Society in Perth, Western Australia

The Bus Preservation Society of Western Australia (BPSWA) is a bus preservation society in Perth, Western Australia. It operates a museum in Whiteman Park.

==History==
Following the closure of the Perth trolleybus system in August 1969, the Western Australian Electric Transport Association was formed. In November 1981, the association split into two societies; the Bus Museum of Western Australia and the Perth Electric Tramway Society.

Having initially stored its collection in Bellevue, in 1990 all were relocated to Transperth's Trigg depot before a permanent move to Whiteman Park in April 1993.

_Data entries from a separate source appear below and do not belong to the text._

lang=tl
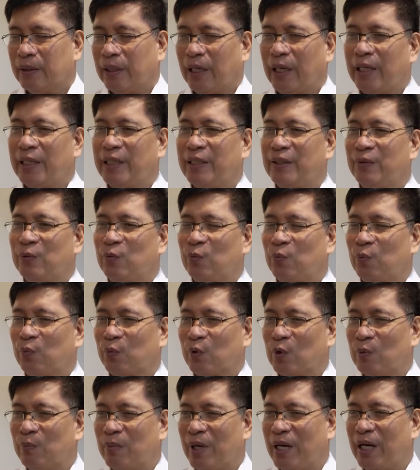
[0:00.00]
Ay, na lang po.
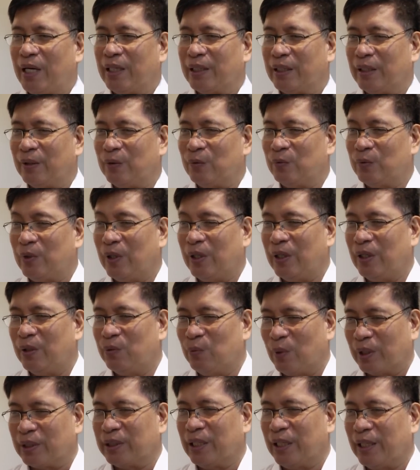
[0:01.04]
Kumain. Pa, para ah,
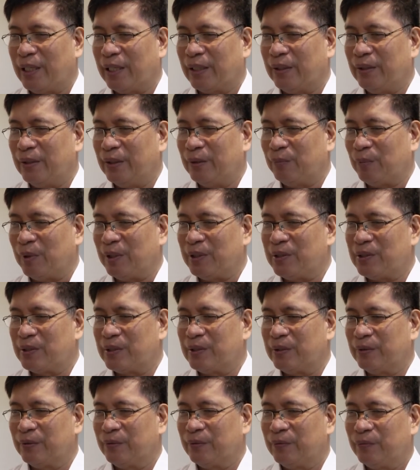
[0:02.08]
maprotektahan. Uh, okay, okay, sige po.
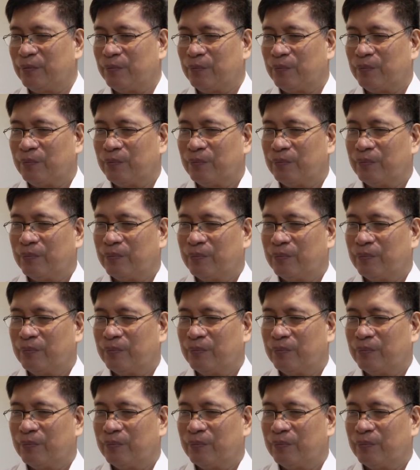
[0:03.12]
Uh,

In March 2000, the Bus Museum of Western Australia was renamed the Bus Preservation Society of Western Australia.

==Collection==
The BPSWA owns a fleet of 35 buses, mainly formerly owned by Transperth and Western Australian Government Railways. Most are stabled at Whiteman Park with some having previously been stored at the Midland Railway Workshops.

==Operations==
The BPSWA operates the Whiteman Explorer within Whiteman Park on Mondays and the Whiteman Park Shuttle Bus from Whiteman Park railway station on Saturdays and Sundays.

==Publication==
The BPSWA publishes a quarterly periodical titled The Rattler.